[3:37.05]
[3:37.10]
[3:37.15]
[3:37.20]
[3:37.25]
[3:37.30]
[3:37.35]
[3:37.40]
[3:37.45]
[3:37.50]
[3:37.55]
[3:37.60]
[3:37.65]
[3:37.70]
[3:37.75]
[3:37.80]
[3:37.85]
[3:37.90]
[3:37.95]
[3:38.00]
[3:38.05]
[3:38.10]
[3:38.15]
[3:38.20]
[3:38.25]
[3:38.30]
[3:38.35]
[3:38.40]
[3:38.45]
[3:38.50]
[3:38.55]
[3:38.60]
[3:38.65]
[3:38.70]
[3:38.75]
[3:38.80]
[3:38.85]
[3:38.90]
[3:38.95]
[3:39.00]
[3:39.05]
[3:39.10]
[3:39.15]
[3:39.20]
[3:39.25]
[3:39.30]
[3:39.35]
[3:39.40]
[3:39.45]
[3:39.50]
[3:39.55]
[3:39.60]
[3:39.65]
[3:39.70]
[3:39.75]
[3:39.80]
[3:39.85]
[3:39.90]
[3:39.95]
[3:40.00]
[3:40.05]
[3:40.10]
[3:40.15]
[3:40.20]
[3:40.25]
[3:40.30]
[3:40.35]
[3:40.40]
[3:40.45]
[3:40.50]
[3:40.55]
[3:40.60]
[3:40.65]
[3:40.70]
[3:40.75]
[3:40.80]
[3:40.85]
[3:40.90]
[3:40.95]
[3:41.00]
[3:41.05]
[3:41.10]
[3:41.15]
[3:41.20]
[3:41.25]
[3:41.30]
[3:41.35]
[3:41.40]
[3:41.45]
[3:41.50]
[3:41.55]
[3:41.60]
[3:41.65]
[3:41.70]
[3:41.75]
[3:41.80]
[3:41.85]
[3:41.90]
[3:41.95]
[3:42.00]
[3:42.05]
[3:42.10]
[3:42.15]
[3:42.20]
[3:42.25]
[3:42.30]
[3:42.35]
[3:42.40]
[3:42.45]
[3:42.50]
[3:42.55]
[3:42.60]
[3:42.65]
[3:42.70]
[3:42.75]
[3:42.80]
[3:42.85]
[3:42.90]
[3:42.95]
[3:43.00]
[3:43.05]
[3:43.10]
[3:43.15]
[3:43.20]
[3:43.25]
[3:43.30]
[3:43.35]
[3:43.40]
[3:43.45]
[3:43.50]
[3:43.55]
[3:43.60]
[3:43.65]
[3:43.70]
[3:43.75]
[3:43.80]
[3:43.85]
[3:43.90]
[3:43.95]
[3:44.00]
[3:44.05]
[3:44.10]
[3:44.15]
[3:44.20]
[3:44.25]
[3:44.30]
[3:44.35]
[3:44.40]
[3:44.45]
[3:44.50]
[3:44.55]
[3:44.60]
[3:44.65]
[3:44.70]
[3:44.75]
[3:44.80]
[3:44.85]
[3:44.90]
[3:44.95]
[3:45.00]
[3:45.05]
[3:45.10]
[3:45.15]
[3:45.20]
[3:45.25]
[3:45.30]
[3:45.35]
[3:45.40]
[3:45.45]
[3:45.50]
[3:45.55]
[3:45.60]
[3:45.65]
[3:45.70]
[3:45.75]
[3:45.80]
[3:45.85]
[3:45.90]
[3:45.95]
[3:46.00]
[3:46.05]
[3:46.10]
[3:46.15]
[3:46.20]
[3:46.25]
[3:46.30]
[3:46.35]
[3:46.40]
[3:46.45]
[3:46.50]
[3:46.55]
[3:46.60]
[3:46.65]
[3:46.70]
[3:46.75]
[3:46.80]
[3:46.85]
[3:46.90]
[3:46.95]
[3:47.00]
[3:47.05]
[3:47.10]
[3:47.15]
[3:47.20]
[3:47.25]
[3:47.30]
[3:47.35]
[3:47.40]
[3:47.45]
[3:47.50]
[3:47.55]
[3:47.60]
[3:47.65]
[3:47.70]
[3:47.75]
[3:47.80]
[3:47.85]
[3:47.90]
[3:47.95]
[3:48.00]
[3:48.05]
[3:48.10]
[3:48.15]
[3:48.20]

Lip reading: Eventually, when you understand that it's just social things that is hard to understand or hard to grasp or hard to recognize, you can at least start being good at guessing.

- - -

Return the material exactly as it was provided.

=== Exercise solution ===
[3:37.05]
[3:37.10]
[3:37.15]
[3:37.20]
[3:37.25]
[3:37.30]
[3:37.35]
[3:37.40]
[3:37.45]
[3:37.50]
[3:37.55]
[3:37.60]
[3:37.65]
[3:37.70]
[3:37.75]
[3:37.80]
[3:37.85]
[3:37.90]
[3:37.95]
[3:38.00]
[3:38.05]
[3:38.10]
[3:38.15]
[3:38.20]
[3:38.25]
[3:38.30]
[3:38.35]
[3:38.40]
[3:38.45]
[3:38.50]
[3:38.55]
[3:38.60]
[3:38.65]
[3:38.70]
[3:38.75]
[3:38.80]
[3:38.85]
[3:38.90]
[3:38.95]
[3:39.00]
[3:39.05]
[3:39.10]
[3:39.15]
[3:39.20]
[3:39.25]
[3:39.30]
[3:39.35]
[3:39.40]
[3:39.45]
[3:39.50]
[3:39.55]
[3:39.60]
[3:39.65]
[3:39.70]
[3:39.75]
[3:39.80]
[3:39.85]
[3:39.90]
[3:39.95]
[3:40.00]
[3:40.05]
[3:40.10]
[3:40.15]
[3:40.20]
[3:40.25]
[3:40.30]
[3:40.35]
[3:40.40]
[3:40.45]
[3:40.50]
[3:40.55]
[3:40.60]
[3:40.65]
[3:40.70]
[3:40.75]
[3:40.80]
[3:40.85]
[3:40.90]
[3:40.95]
[3:41.00]
[3:41.05]
[3:41.10]
[3:41.15]
[3:41.20]
[3:41.25]
[3:41.30]
[3:41.35]
[3:41.40]
[3:41.45]
[3:41.50]
[3:41.55]
[3:41.60]
[3:41.65]
[3:41.70]
[3:41.75]
[3:41.80]
[3:41.85]
[3:41.90]
[3:41.95]
[3:42.00]
[3:42.05]
[3:42.10]
[3:42.15]
[3:42.20]
[3:42.25]
[3:42.30]
[3:42.35]
[3:42.40]
[3:42.45]
[3:42.50]
[3:42.55]
[3:42.60]
[3:42.65]
[3:42.70]
[3:42.75]
[3:42.80]
[3:42.85]
[3:42.90]
[3:42.95]
[3:43.00]
[3:43.05]
[3:43.10]
[3:43.15]
[3:43.20]
[3:43.25]
[3:43.30]
[3:43.35]
[3:43.40]
[3:43.45]
[3:43.50]
[3:43.55]
[3:43.60]
[3:43.65]
[3:43.70]
[3:43.75]
[3:43.80]
[3:43.85]
[3:43.90]
[3:43.95]
[3:44.00]
[3:44.05]
[3:44.10]
[3:44.15]
[3:44.20]
[3:44.25]
[3:44.30]
[3:44.35]
[3:44.40]
[3:44.45]
[3:44.50]
[3:44.55]
[3:44.60]
[3:44.65]
[3:44.70]
[3:44.75]
[3:44.80]
[3:44.85]
[3:44.90]
[3:44.95]
[3:45.00]
[3:45.05]
[3:45.10]
[3:45.15]
[3:45.20]
[3:45.25]
[3:45.30]
[3:45.35]
[3:45.40]
[3:45.45]
[3:45.50]
[3:45.55]
[3:45.60]
[3:45.65]
[3:45.70]
[3:45.75]
[3:45.80]
[3:45.85]
[3:45.90]
[3:45.95]
[3:46.00]
[3:46.05]
[3:46.10]
[3:46.15]
[3:46.20]
[3:46.25]
[3:46.30]
[3:46.35]
[3:46.40]
[3:46.45]
[3:46.50]
[3:46.55]
[3:46.60]
[3:46.65]
[3:46.70]
[3:46.75]
[3:46.80]
[3:46.85]
[3:46.90]
[3:46.95]
[3:47.00]
[3:47.05]
[3:47.10]
[3:47.15]
[3:47.20]
[3:47.25]
[3:47.30]
[3:47.35]
[3:47.40]
[3:47.45]
[3:47.50]
[3:47.55]
[3:47.60]
[3:47.65]
[3:47.70]
[3:47.75]
[3:47.80]
[3:47.85]
[3:47.90]
[3:47.95]
[3:48.00]
[3:48.05]
[3:48.10]
[3:48.15]
[3:48.20]

Lip reading: Eventually, when you understand that it's just social things that is hard to understand or hard to grasp or hard to recognize, you can at least start being good at guessing.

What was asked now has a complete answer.